Action item:
Once you reach the line containing "[7:21.43-7:22.43]" in the entries below, write out that line and each one after it down to the line containing "Word for word: from", exactly and with nothing added.

————

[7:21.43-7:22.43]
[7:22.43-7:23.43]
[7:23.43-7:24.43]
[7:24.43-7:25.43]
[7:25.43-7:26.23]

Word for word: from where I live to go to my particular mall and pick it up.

————

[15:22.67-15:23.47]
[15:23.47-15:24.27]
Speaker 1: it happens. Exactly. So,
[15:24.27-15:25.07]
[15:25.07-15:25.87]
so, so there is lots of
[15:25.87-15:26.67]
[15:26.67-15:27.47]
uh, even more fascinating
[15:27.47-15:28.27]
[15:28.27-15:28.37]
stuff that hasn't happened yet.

————

Exercise output:
[7:21.43-7:22.43]
[7:22.43-7:23.43]
[7:23.43-7:24.43]
[7:24.43-7:25.43]
[7:25.43-7:26.23]

Word for word: from where I live to go to my particular mall and pick it up.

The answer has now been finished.